Lynn Johannson, Advisor, Sustainability and ESG
January 4th, 2024
Republic | Janine Yorio | Dec 14, 2021
A multi trillion dollar universe of illiquid, privately held assets stands ready to be securitized on the blockchain. Millions in venture capital is riding on the premise. So why haven’t security tokens caught on yet?
Utility tokens are like chips in a casino. They can be used as currency within the casino for playing games, tipping dealers and sometimes buying drinks or hotel rooms. Holders of a casino’s chips do not own a stake in the casino, nor does it entitle the holder to any of the house’s winnings or profits. Security tokens, on the other hand, are like owning stock in the casino, shares in the company itself. When the house wins, you win. Security token holders own something that might pay off through profits or distributions. Utility tokens are used in an ecosystem. Security tokens give you ownership in that ecosystem.
In 2018, when many notable utility tokens nosedived in value, the crypto community rallied around security tokens and declared that their simplicity would be the salvation of the crypto economy. Some were even saying that security tokens would become crypto’s “killer app.” Venture capital poured into security token projects, lured by the prospect of bringing liquidity to private markets, especially real estate, which is the world’s largest asset class--and one where brilliant minds have struggled to bring true liquidity for decades.
That year, Founders Fund and Andreesen Horowitz led an unusually large ($28MM!) seed round into Harbor, a crypto startup promising to put ownership of real-world assets on the blockchain. The company’s founder declared that Harbor would do to the real estate market what email did to snail mail. Three years later, the real estate market has escaped any noticeable change. Harbor’s slow attempt to mainstream security tokens is indicative of what has happened across the entire security token industry: big promises, disappointing results. It’s easy to see why people might (wrongfully) conclude that security tokens are a bust.
In order for security tokens to achieve their full potential, they must fulfill their promise of liquidity. Liquidity requires two things: a regulated exchange and sufficient trading volume. So far, neither of these requirements has materialized.
Most attempted security token exchanges have floundered.

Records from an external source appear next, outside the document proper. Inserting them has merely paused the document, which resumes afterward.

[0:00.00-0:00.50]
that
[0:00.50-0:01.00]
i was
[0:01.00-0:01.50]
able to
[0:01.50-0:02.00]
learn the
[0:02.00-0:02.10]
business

In 2018, well-funded companies like Templum, tZero, Coinbase, Openfinance and Sharespost announced that they would list security tokens on their exchanges. Sharespost was particularly well positioned to do so because they were an existing broker dealer with ATS registration. Three years later, the only exchange which has succeeded even modestly is tZero. However, even tZero, a passion project of publicly-traded firm Overstock.com, only offers two security tokens for public trading, one of which is an affiliate of its parent company. Openfinance, although still in existence, offers securities with a combined market cap of only around $50 million–a mere drop in the bucket.

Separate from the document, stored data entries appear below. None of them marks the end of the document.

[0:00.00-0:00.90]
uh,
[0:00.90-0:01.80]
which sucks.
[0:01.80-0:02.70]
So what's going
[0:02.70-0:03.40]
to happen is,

At the moment, no dominant platform for trading security tokens exists. Furthermore, the complex compliance issues have largely discouraged new entrants. But there is hope. Since security tokens are programmable, compliance can be baked right into the token which should reduce compliance hassles. Compliant protocols like Polymath and Harbor have figured out how to collaborate with exchanges to address these issues.
Trading volume has also been thin, but the expectation that digital securities would trade with the volume and frequency of public equities or cryptocurrencies was flawed from the start. Digital securities represent private investments, an asset class that has always traded infrequently. Adding blockchain does not necessarily incentivize owners to trade them any more frequently.
Exchanges don’t exist and trading volume is thin. Where is the silver lining in all of this?
Security tokens are subject to greater regulatory scrutiny than utility tokens (like Bitcoin or Ethereum) from the US Securities & Exchange Commission (the “SEC”). Security tokens require full SEC approval to be sold in public offerings to non-accredited investors or traded on secondary exchanges. This is one of the many reasons their growth and adoption has been more modest.
The SEC (once considered an insurmountable obstacle to compliant token offerings) is finally starting to qualify offerings. Nothing pours fuel on a financial product’s fire quite like transparency and regulatory clarity, and it’s happening now.
In July 2019, the SEC qualified the first Regulation A token offering (a $23MM offering for Blockstack) setting precedent for the sale of tokens that are immediately tradable to both accredited and non-accredited investors. They also provided clarity around secondary sales.
In July 2020, Arca Labs began trading its digital security token, the ArCoin, which is registered with the SEC and represents shares in Arca’s U.S. Treasury Fund.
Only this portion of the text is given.